» Given records:
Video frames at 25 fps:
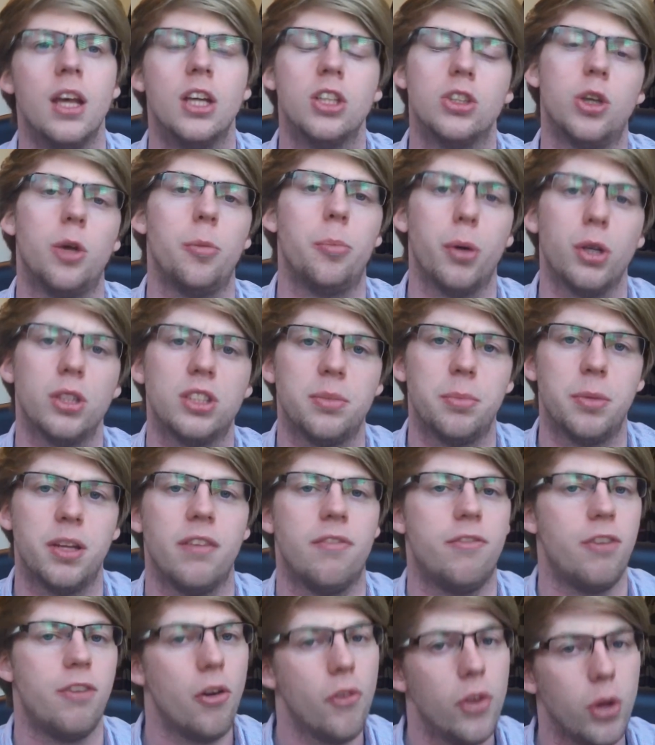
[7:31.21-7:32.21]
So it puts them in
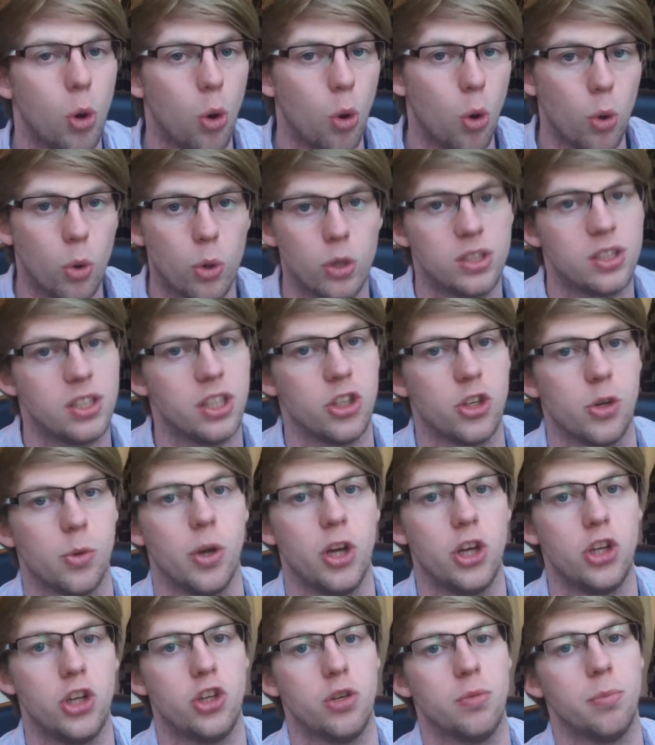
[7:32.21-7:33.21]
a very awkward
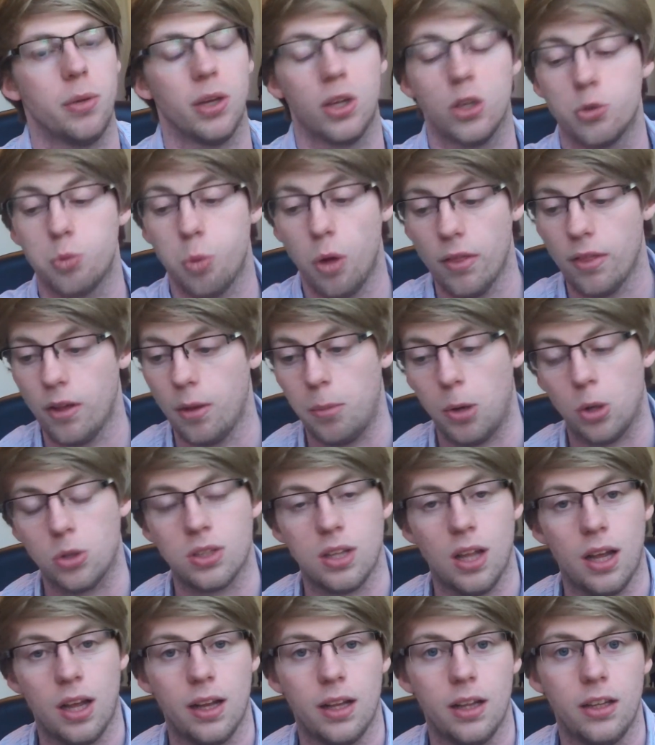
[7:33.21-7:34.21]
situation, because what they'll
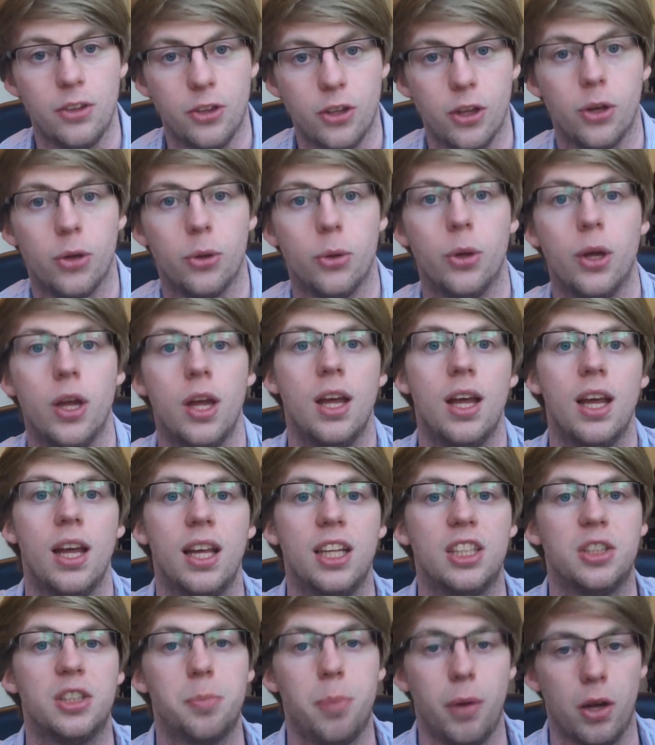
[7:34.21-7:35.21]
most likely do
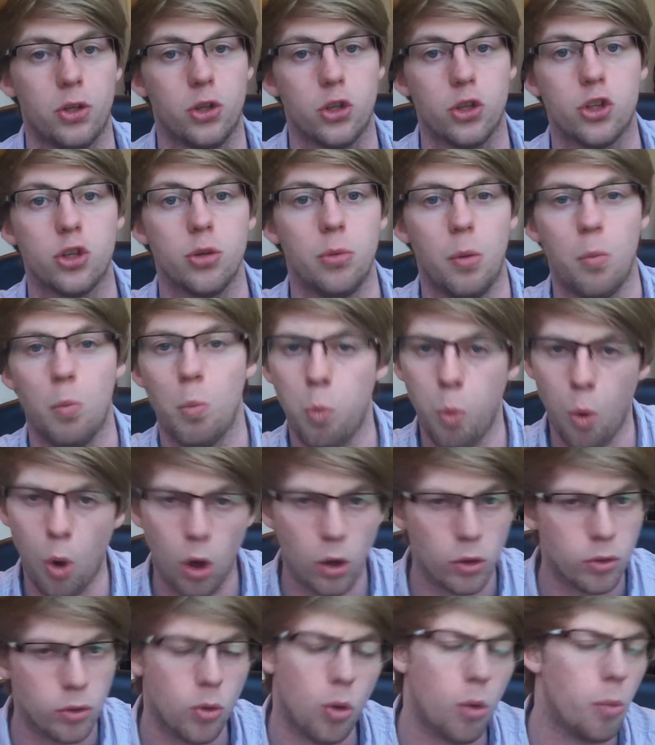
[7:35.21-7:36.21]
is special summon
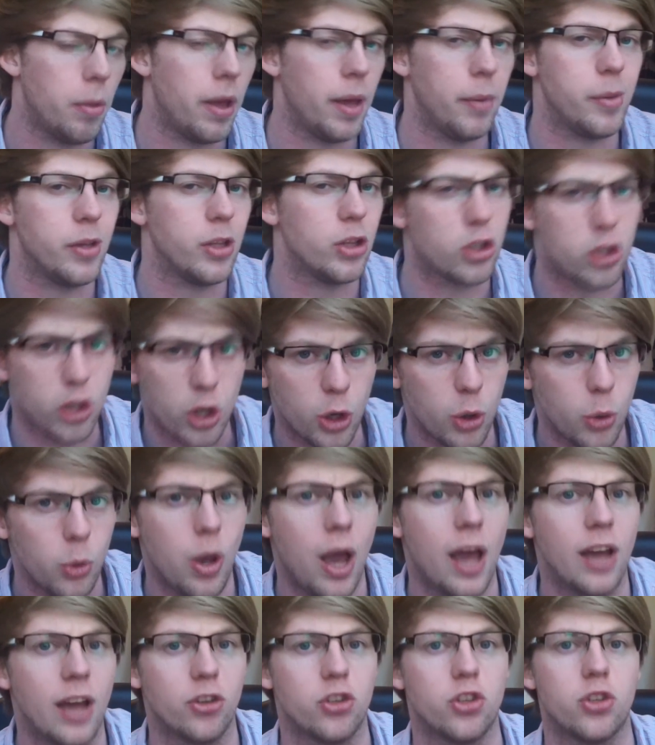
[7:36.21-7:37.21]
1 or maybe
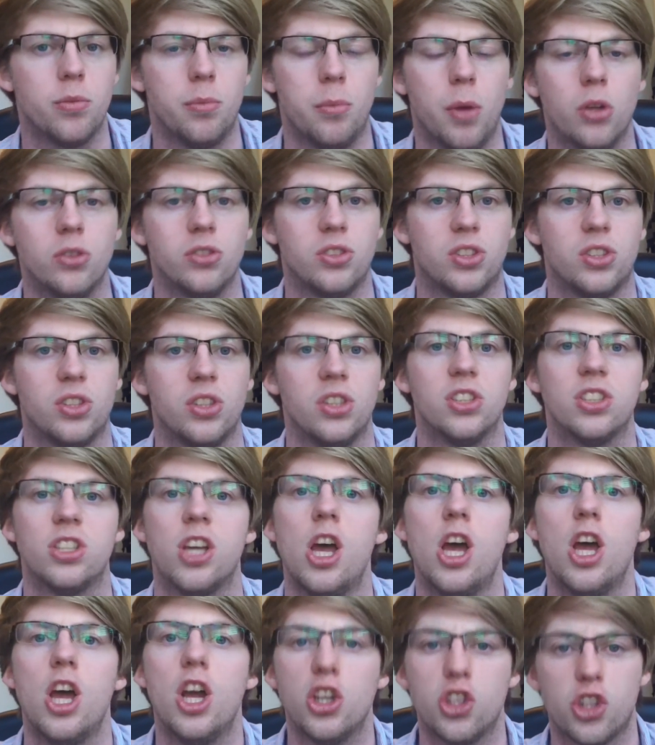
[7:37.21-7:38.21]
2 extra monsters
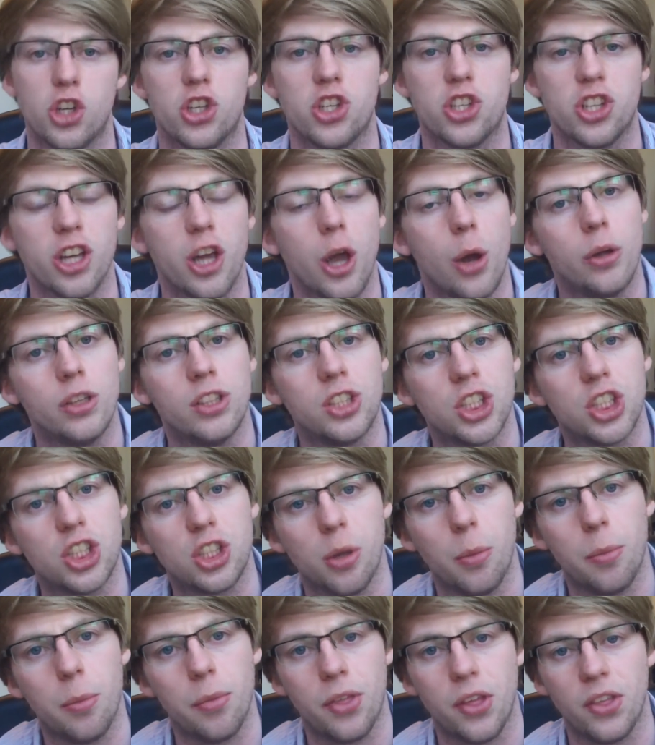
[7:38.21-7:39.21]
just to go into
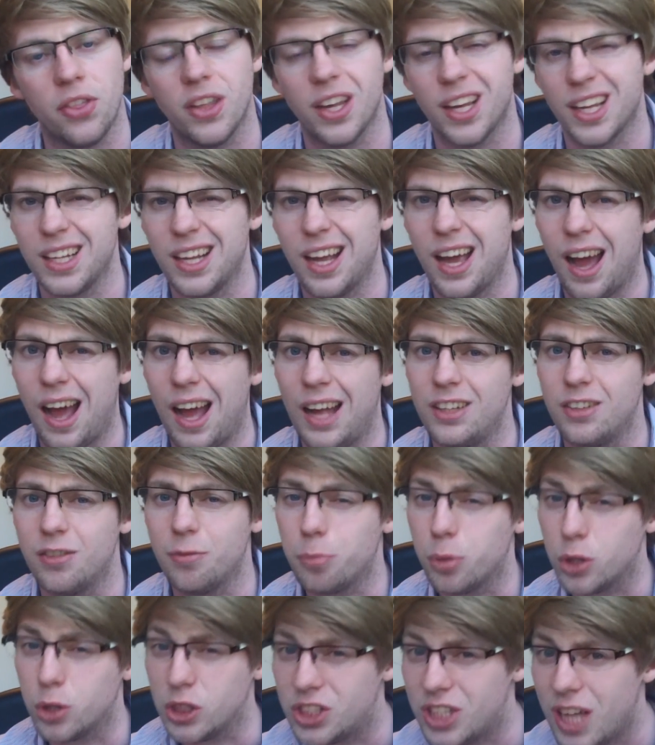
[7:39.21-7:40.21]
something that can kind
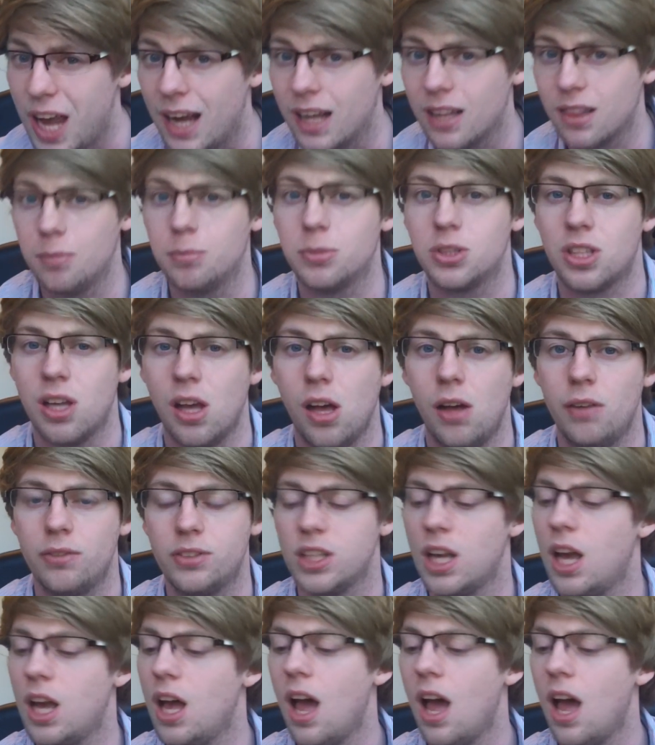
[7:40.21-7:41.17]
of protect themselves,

» Work to be completed: Each line of the material needs to be given again exactly, without any of its pictures.

» Exercise answer:
Video frames at 25 fps:
[7:31.21-7:32.21]
So it puts them in
[7:32.21-7:33.21]
a very awkward
[7:33.21-7:34.21]
situation, because what they'll
[7:34.21-7:35.21]
most likely do
[7:35.21-7:36.21]
is special summon
[7:36.21-7:37.21]
1 or maybe
[7:37.21-7:38.21]
2 extra monsters
[7:38.21-7:39.21]
just to go into
[7:39.21-7:40.21]
something that can kind
[7:40.21-7:41.17]
of protect themselves,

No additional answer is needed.